Invisible Terror Collection (27 page)

Read Invisible Terror Collection Online

Authors: Bill Myers

Tags: #Christian Fiction

But once he stepped outside, the light was no longer blue. It was orangish white, like the sun. And it no longer hovered above him. It was rising over the mountains in the east, right where the sun would rise.

Philip shook his head and blinked. It
was
the sun. He was staring at the rising sun!

He rubbed his eyes and took half a step back. But instead of grass under his feet, he heard the crunch of gravel. His mouth opened in surprise as he saw he was no longer standing in grass, but on asphalt.

What was going on?

He looked around. He wasn’t in the field anymore. He was standing next to his dad’s Jeep on Highway 72!

“What are you doing out there?”

He spun around to see Krissi sitting up in the passenger’s seat. Her eyes were puffy from sleep, but other than that she looked perfectly fine.

“What … ?” He swallowed. “Are you okay?” She gave a long stretch. “Yeah.”

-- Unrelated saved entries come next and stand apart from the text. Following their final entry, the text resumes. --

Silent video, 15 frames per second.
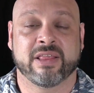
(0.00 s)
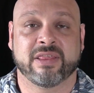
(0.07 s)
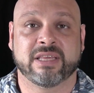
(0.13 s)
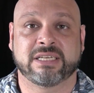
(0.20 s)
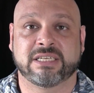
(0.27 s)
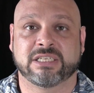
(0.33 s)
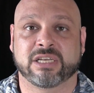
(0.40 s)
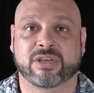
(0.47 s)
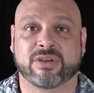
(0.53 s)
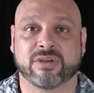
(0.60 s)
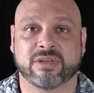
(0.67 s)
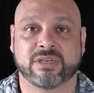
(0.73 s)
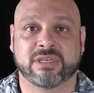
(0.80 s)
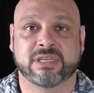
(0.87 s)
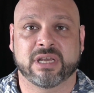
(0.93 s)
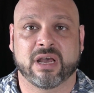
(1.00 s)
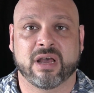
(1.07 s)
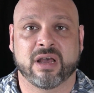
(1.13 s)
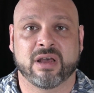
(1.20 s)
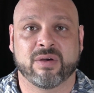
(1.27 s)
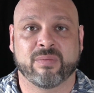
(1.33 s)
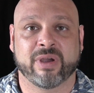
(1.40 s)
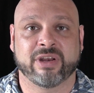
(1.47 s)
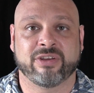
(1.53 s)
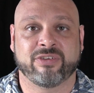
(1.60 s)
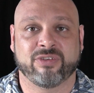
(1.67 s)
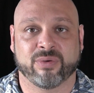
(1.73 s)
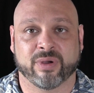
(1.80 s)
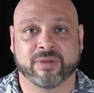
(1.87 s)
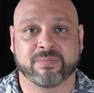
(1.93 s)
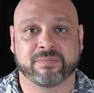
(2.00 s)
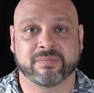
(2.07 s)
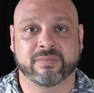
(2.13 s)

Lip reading: this is a good way to do it.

He looked back into the sky. It was blue and gorgeous and clear. Not a flying saucer in sight.

“Why didn’t you wake me?” she asked. “What time is it?” Before he could check his watch, she squinted at the dash clock.

“Six twenty-five! My folks are going to kill me. Hurry up, we have to get home.”

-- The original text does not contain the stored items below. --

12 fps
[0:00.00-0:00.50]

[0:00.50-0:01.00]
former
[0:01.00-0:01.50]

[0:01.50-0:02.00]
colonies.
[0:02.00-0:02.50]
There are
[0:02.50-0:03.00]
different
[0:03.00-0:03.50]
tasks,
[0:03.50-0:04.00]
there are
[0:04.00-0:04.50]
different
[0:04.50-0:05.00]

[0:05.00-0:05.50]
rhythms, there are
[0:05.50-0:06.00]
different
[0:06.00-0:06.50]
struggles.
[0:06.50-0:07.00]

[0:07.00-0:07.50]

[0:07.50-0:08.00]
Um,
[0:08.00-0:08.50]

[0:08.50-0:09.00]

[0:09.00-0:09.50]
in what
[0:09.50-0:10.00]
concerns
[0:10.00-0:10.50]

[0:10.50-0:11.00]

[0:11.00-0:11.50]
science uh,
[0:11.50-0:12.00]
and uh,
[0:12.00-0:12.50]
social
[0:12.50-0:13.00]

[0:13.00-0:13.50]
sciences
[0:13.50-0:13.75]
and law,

Philip nodded numbly and crossed to his side of the Jeep. As he climbed inside, Krissi scolded him again. “You should have woke me.”

He reached for the ignition. “I, uh, I didn’t know you were asleep.”

“Yeah, right,” she scoffed. She pulled down the vanity mirror to check her hair and makeup. “I must have really zonked out.” Philip fired up the Jeep. It started on the first try. “What, uh, what was the last thing you remember? Last night, I mean.” She scowled, trying to think. “I was getting out to look for that stupid cow.”

Philip took a deep breath to steady himself. “You don’t remember seeing those lights? You don’t remember getting sucked into the air?”

Krissi gave him a look. “What’s that supposed to mean?” He could find no answer.

“I remember getting out of the car and you telling me I couldn’t possibly have seen a cow. You said the nearest ranch was twenty miles away and that — hey, wait a minute.” Philip turned to her.

Krissi was looking into the vanity mirror. “Did you brush my hair?”

“Did I what?” 

“My hair, when I was asleep, did you, like, try to brush it or something?”

“Why would I — ”

“I never part it on the left.”

“What?”

“My hair. That’s my worst side. I never part it on the left.” Philip stared. She was right. In all the years he had known her, he had never seen her hair parted on the left. He’d seen it up, he’d seen it back, he’d seen it cropped … but he had never seen it parted on the left.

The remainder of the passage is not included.